Leprosy is a chronic infectious disease caused by Mycobacterium leprae. The disease in patients may develop as one of two poles that differ clinically and immunologically between each other. Few lesions in the body and an active immune response mediated by cells characterize the tuberculoid leprosy (TT) pole; on the other hand, patients who develop lepromatous leprosy (LL) show numerous erythematous macules around the body coupled with M. leprae-specific anergy and disrupted immune response. The reasons for developing either pole are still unknown, but the environment and host genetics are probable factors that mediate such polarization (1). As a consequence, the ratio of LL to TT patients varies around the world, and it can be as high as 3:1 in countries like Mexico, where TT cases are scarce (2).
In LL patients, M. leprae proliferates in the skin and peripheral nerves (1). Histologically, skin lesions of LL patients are formed by diffuse infiltration of macrophages, lymphocytes, and plasma cells in the dermis, along with a dysfunctional epidermis. Anti-inflammatory cytokines, such as IL-10 and TGF-β, are highly expressed in these lesions when compared with TT lesions (3). As a consequence of the immunological imbalance, macrophages get infested by abundant bacilli and become foamy macrophages (4). These macrophages seem unable to kill M. leprae but serve as a reservoir instead and release additional anti-inflammatory mediators and reduce their production of key activator cytokines, namely TNF-α and IL-1β (5).

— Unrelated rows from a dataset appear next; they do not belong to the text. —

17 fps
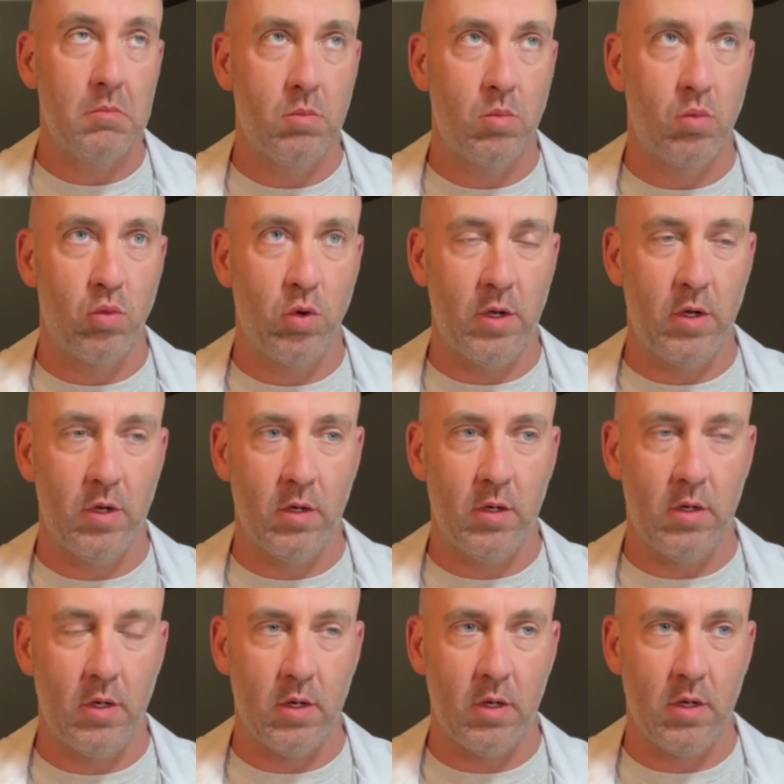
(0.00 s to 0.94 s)
Pretty
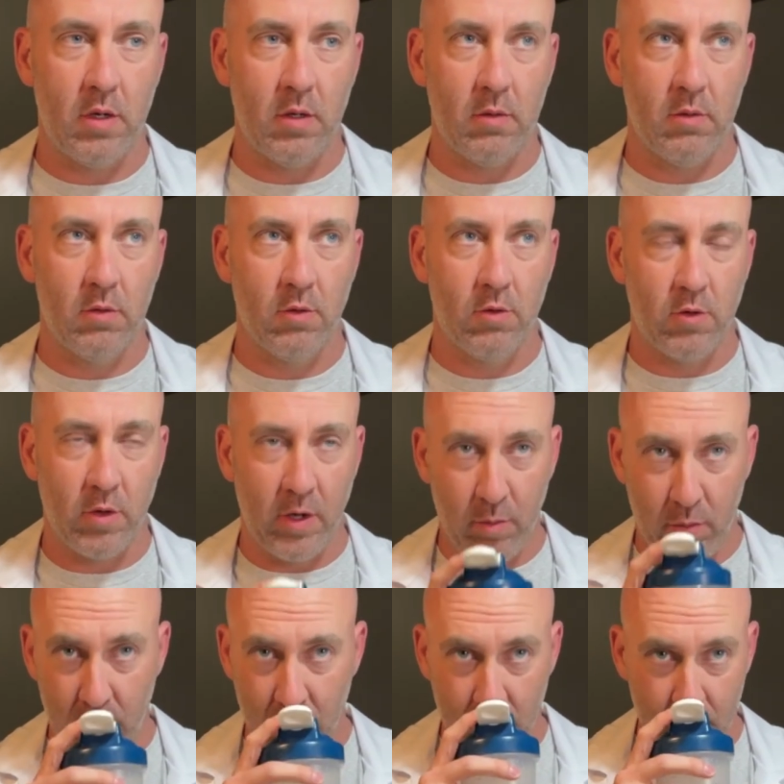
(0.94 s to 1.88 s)
good
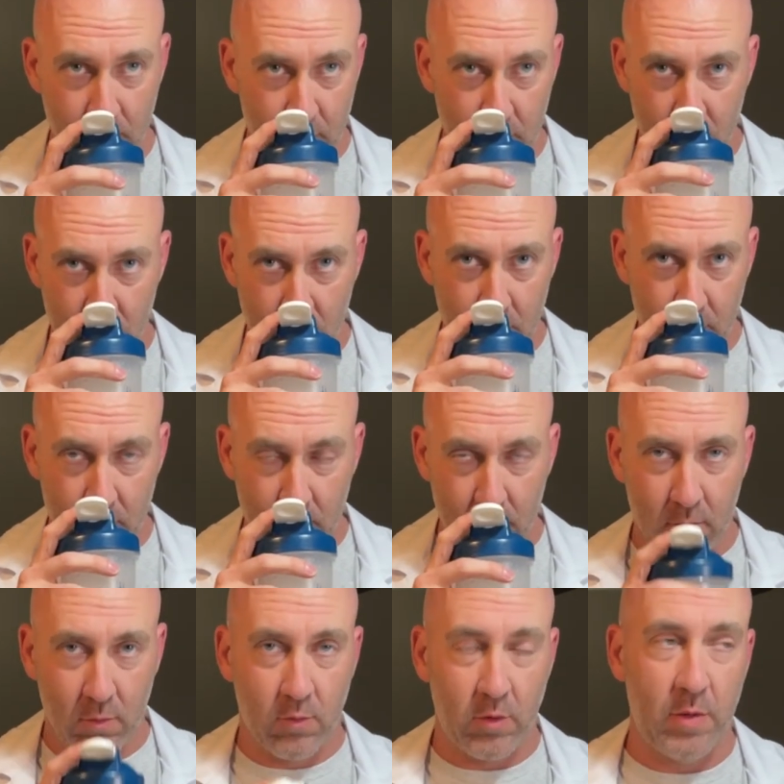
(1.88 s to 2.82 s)

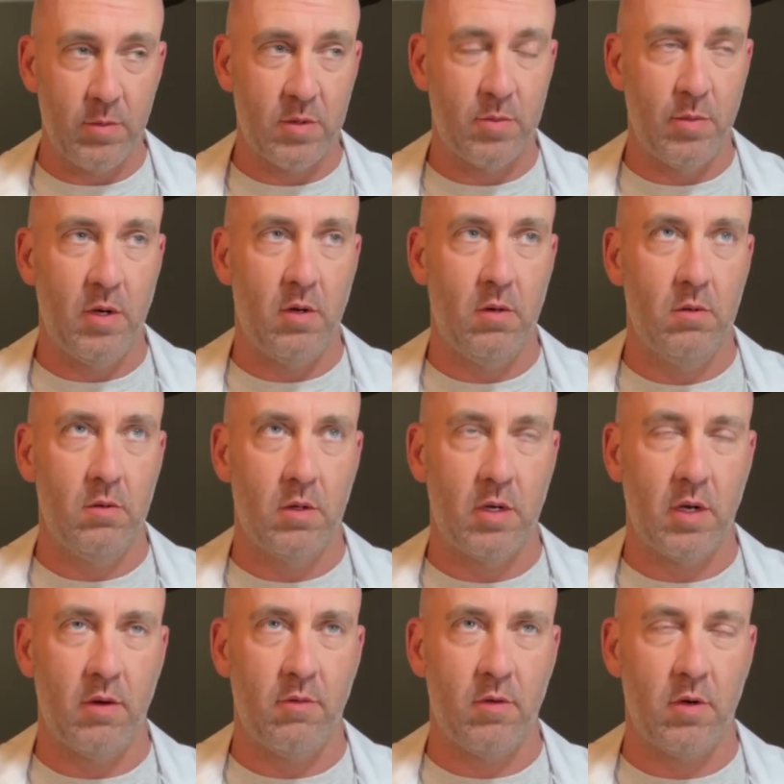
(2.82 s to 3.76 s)
grape smell,
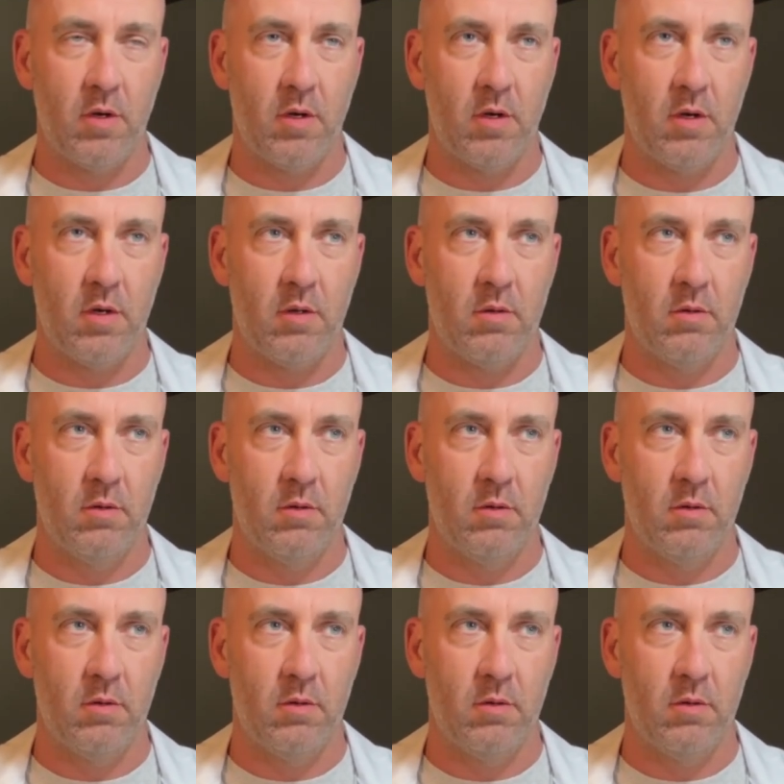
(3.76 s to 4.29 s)
kind of a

Macrophage migration inhibition factor (MIF) is a constitutively released cytokine that is able to subvert the anti-inflammatory activities of glucocorticoids and also initiates intense immune reactions by stimulating macrophages toward an inflammatory profile that involves productions of ROS, increases in the expression of TLR4, and diminishes cell susceptibility to apoptosis (6, 7). MIF participates not only in skin homeostasis by regulating the differentiation and proliferation of keratinocytes (8) but also in skin disorders by enhancing the activity of inflammatory macrophages (9). To exert its biological activities, MIF needs to interact with its receptor CD74, a molecule with a wide array of described functions in immune cells (10). In addition, CD74 may form a complex with chemokine receptors and lead cells to a process of MIF-mediated migration (11).

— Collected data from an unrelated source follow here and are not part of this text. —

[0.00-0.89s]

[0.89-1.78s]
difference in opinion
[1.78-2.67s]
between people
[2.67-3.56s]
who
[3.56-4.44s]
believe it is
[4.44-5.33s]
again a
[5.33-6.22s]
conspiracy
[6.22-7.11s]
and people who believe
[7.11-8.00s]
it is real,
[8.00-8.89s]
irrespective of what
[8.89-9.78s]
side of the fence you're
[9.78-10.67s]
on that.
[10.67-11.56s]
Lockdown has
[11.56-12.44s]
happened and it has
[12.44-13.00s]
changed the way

Only few studies analyze the expression of both MIF and CD74 in infectious diseases, even though MIF has proved to be an important mediator against several infections, especially those caused by Mycobacterium tuberculosis (12) and Leishmania major through a mechanism dependent on TNF-α and reactive nitrogen intermediates (13). In addition, the early stimulation of CD74 triggers the MAPK and PI3K pathways that lead to proliferation and recruitment of immune cells, thus starting the inflammation in injured tissues (7). However, the specific role of MIF/CD74 interaction in the context of skin diseases has been poorly studied. Due to its relevance in the inflammatory process, it is interesting to know whether the MIF/CD74 axis is implicated in the immunopathology of LL. We previously reported that the susceptibility to develop LL in Western Mexico is associated to the alleles of the STR-794 CATT5–8 polymorphism of the MIF gene linked to higher expression of MIF (14). This paradoxical observation relates the inflammatory cytokine MIF with the anti-inflammatory LL pole and is suggestive of an important role for MIF in this spectrum of leprosy. Thus, we are interested to study the levels of MIF in the serum of LL patients as well as the expression of both MIF and CD74 in the skin lesions of LL patients.
Materials and Methods
Subjects and Samples
Patients for this study were diagnosed by Dermatologists working in the Instituto Dermatológico de Jalisco “Dr. José Barba Rubio” according to their clinic, bacilloscopic, and histopathologic characteristics. Due to the low prevalence of TT in Mexico (2), only patients diagnosed as LL and borderline lepromatous in the absence of reactional episodes were included in the study. Patients who presented chronic, inflammatory, and dermatological conditions were excluded. Serum samples from patients were requested upon diagnosis confirmation. Healthy subjects (HS) of similar age and gender characteristics were asked for blood donation to compare MIF serum levels. In total, serum of 39 patients and 36 HS were considered for determination of MIF. The demographic and disease characteristics of participants are shown in Table 1.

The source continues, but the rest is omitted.